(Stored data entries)
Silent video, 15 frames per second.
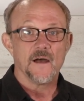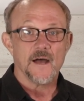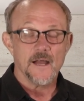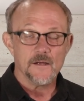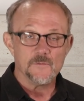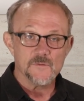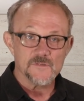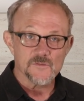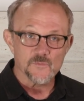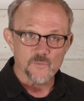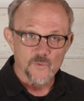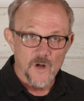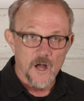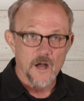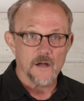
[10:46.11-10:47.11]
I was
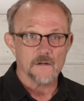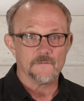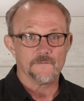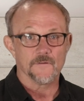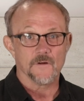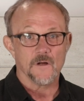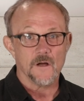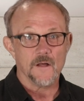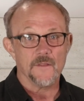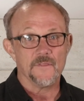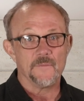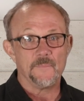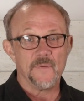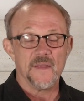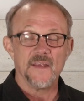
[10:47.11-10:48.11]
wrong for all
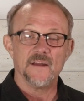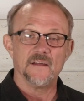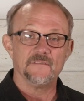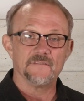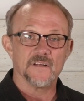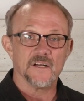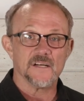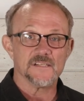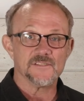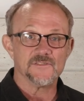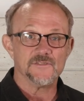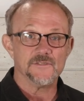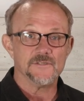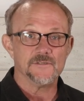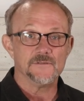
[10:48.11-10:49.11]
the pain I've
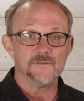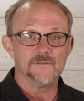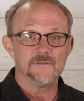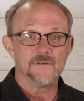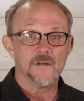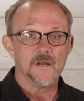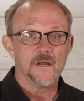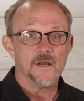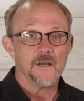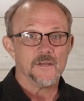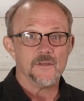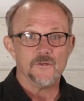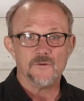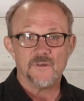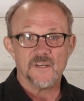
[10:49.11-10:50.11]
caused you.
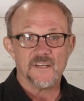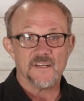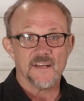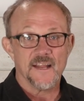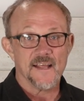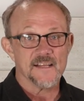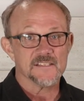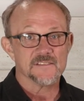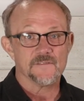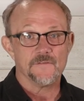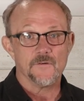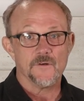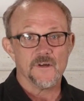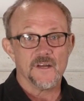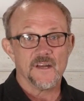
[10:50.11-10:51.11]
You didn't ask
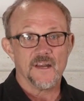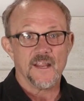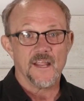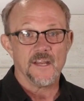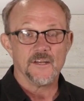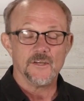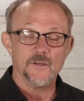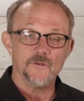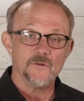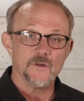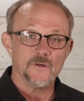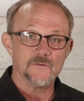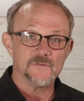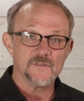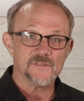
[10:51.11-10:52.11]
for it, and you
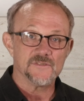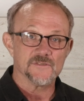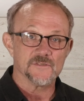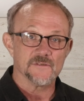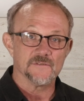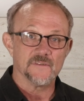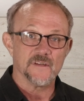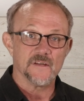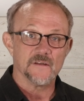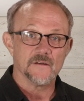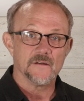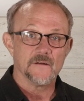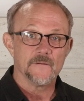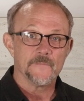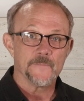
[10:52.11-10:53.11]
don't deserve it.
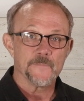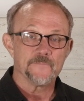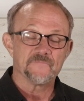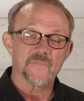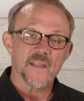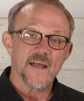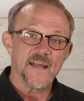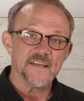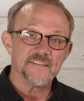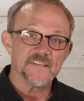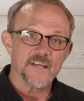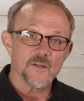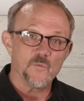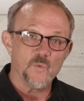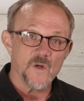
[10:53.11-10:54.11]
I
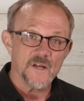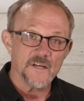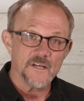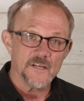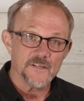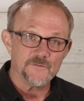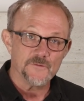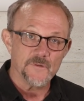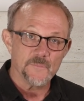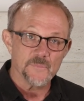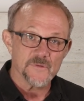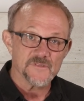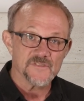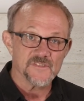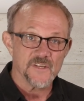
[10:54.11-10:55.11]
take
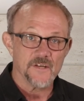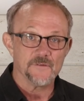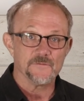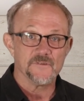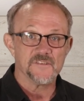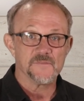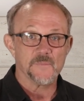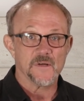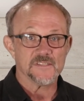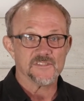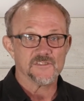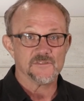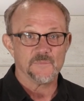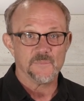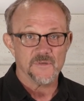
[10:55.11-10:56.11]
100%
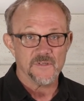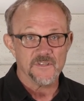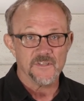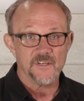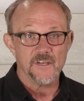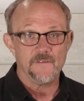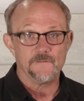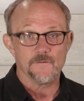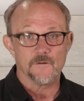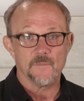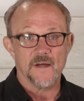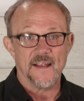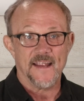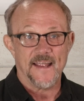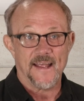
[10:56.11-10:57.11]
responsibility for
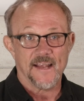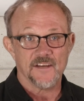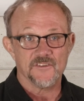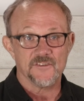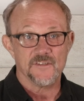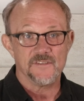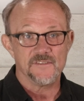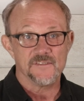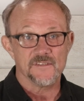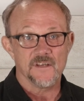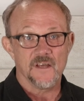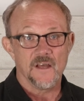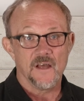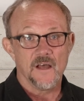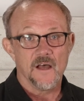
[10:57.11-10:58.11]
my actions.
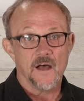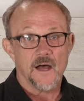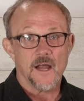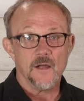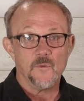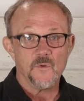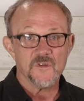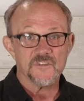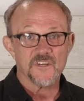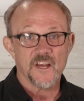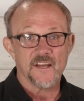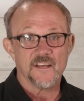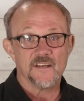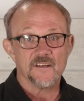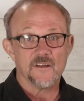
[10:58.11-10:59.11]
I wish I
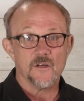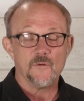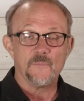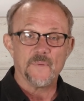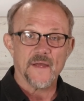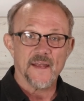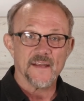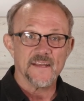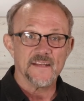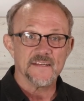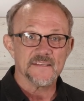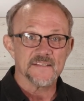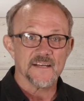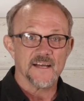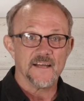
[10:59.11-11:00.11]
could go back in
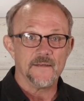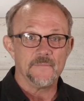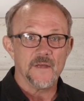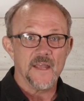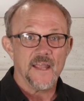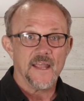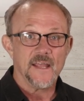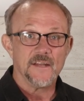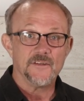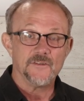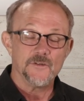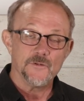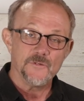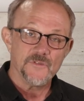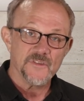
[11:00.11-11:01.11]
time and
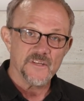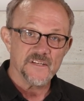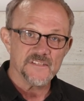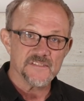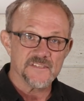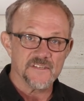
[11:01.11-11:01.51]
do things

_Problem to solve_
Go to the line that contains "[10:54.11-10:55.11]" and copy it and every line after it through the end of the entries, exactly, without the pictures.

_Task answer_
[10:54.11-10:55.11]
take
[10:55.11-10:56.11]
100%
[10:56.11-10:57.11]
responsibility for
[10:57.11-10:58.11]
my actions.
[10:58.11-10:59.11]
I wish I
[10:59.11-11:00.11]
could go back in
[11:00.11-11:01.11]
time and
[11:01.11-11:01.51]
do things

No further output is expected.